The commission system is a type of compensation based on a percentage of standard gross media and/or mark-up on production spending. Although there are varied commission structures, the more common arrangements are:

  • Standard commissions
  • Reduced rate
  • Sliding scale

Best Practices

  • The best commission structures guarantee a revenue floor to cover base staffing requirements. Commissions generally work well for larger brands where spending is significant.

  • Commission revenues should reflect service requirements, allowing the agency to yield fair and competitive profits.

  • It is a best practice to define upfront what costs are to be marked-up or subject to commissions. This information is generally specified in advertiser/agency service contracts.

    The advertiser/agency service contract should also indicate those out-of pocket costs that are billable versus those, if any, that may be non-billable.

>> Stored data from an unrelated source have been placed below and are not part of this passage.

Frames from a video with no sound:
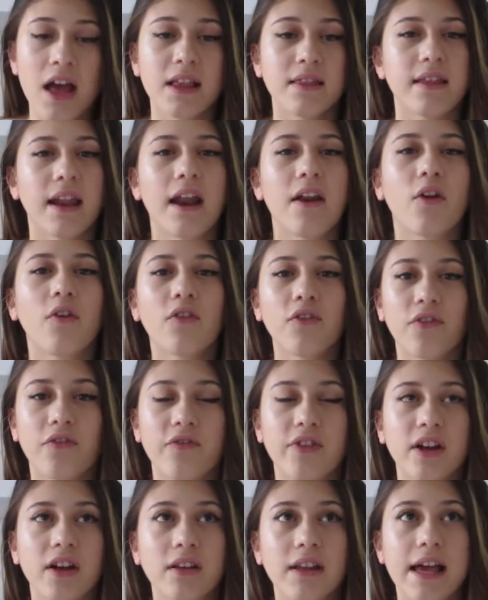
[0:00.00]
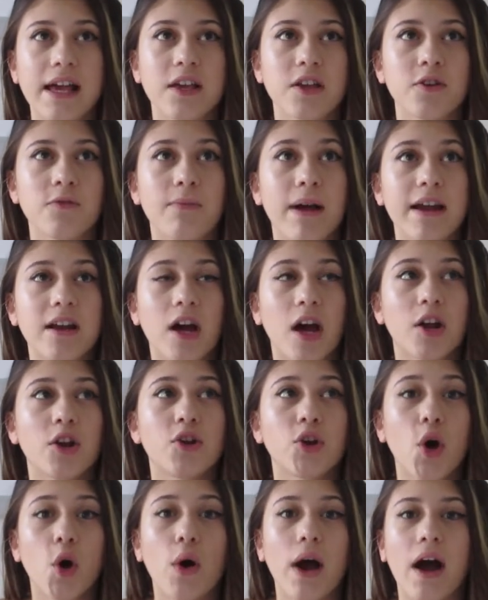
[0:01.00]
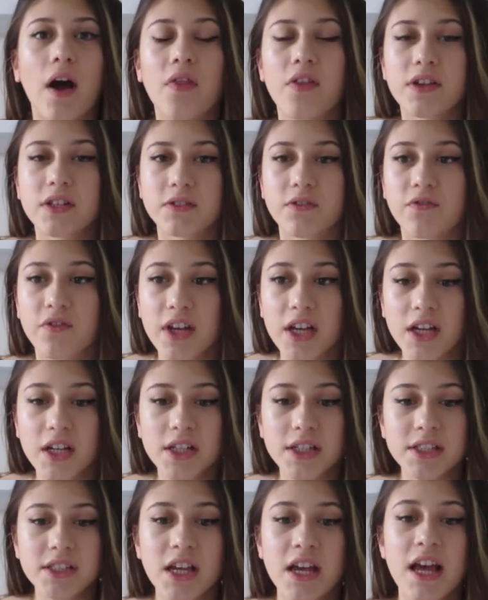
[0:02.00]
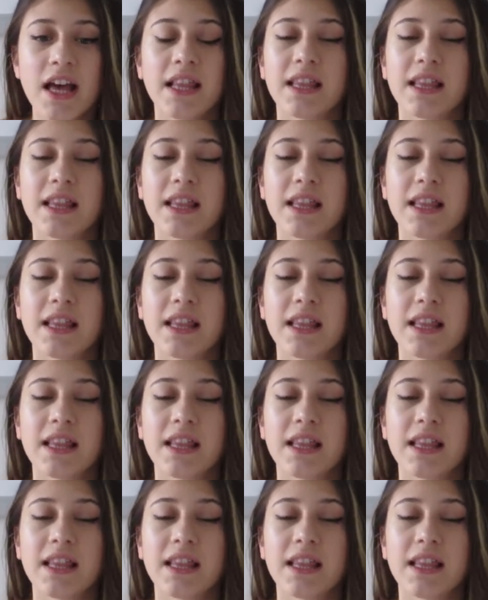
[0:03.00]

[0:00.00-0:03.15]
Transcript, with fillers: then I don't feel like you might not know how this feels.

  • Audit of third party expenditures made by an agency on an advertiser’s behalf should be considered an available option, and any audits should be performed by a credible, qualified auditor, agreeable to both the advertiser and to the agency.

Worst Practices

  • It is a worst practice to set commission rates without identifying the resources needed to service the account.

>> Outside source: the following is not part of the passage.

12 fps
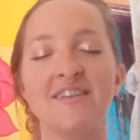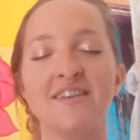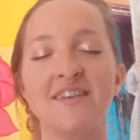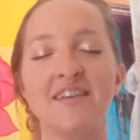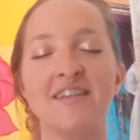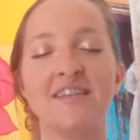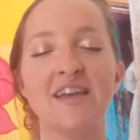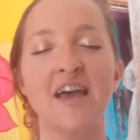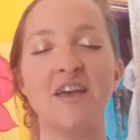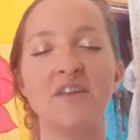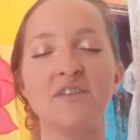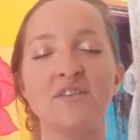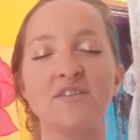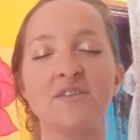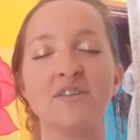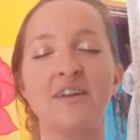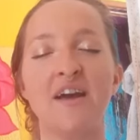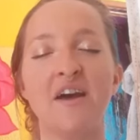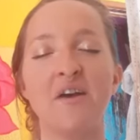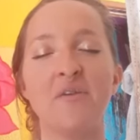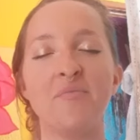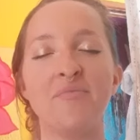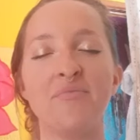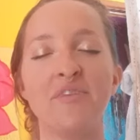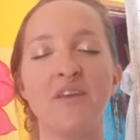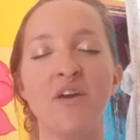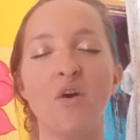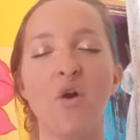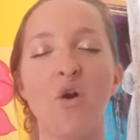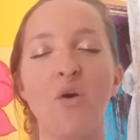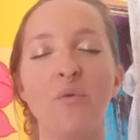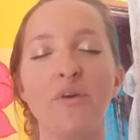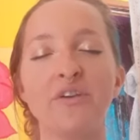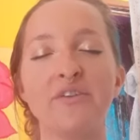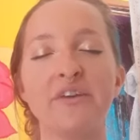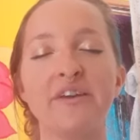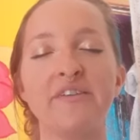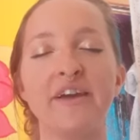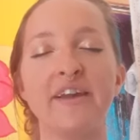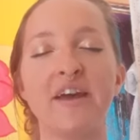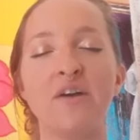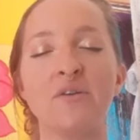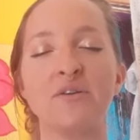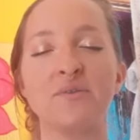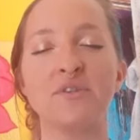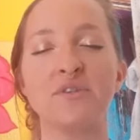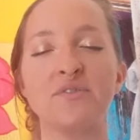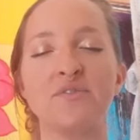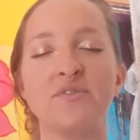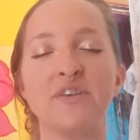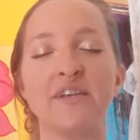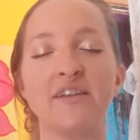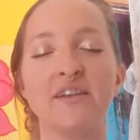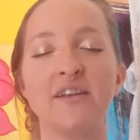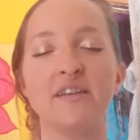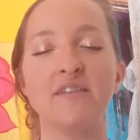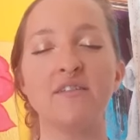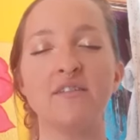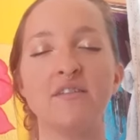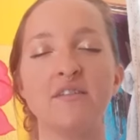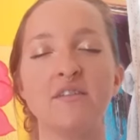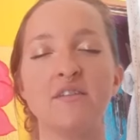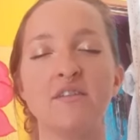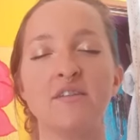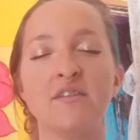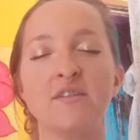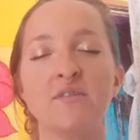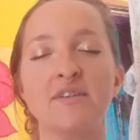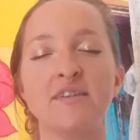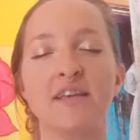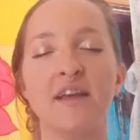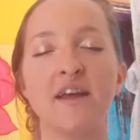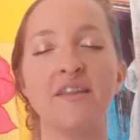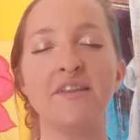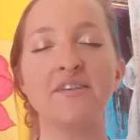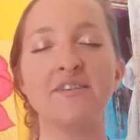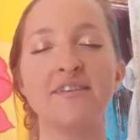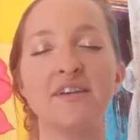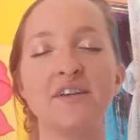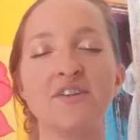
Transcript: intense or numb, all we're doing right now is we're just feeling. We're saying, hello, second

  • Commission based systems can be inappropriate, especially for lower-spending brands, certain specific media types, niche markets, new-product introductions and when the scope-of-work includes significant integrated marketing services that have little or no commissioned media.

Incentive Compensation Arrangements

Incentive or performance-based compensation arrangements are incorporated in an increasing number of compensation agreements, with the incentive based on achieving agreed upon goals. These goals may be qualitative, quantitative, or a mix of both.

Best Practices

Championing incentive provisions requires a belief in the ability of the agency to deliver agreed-upon objectives and goals.

Traits common to successful incentive compensation arrangements include:

  • Clear and measurable metrics
  • Metrics that align with the advertiser’s goals and objectives and that are based on reasonably achievable performance targets
  • Advertisers budgeting for anticipated agency incentive amounts
  • Advertiser’s senior management’s stewardship of its incentive plan’s metrics and parameters
  • Interim advertiser/agency performance reviews
  • Timely year-end performance reviews and timely payment
  • Accounting for incentives in the year earned.

Worst Practices

Incentive compensation arrangements that frustrate participants and have lower incidence of success generally fall prey to one or more of the following traits:

  • Establishing incentive criteria well into the year
  • Incentive systems that are based on virtually unachievable performance goals and “all or nothing” structures, since both tend to fail more frequently
  • Discounting incentive payments from amounts actually earned under the incentive plan’s previously agreed metrics and parameters
  • Trying to use incentive programs to fix faulty base compensation programs.


Summary

Advertising agency compensation arrangements vary based on the vagaries of individual assignments and the nature of each advertiser- agency relationship. Adhering to these Guiding Principles, and following the above Best Practices will lead to better, longer standing compensation arrangements and will enable advertisers and agencies to focus their energies to achieving the advertisers’ goals.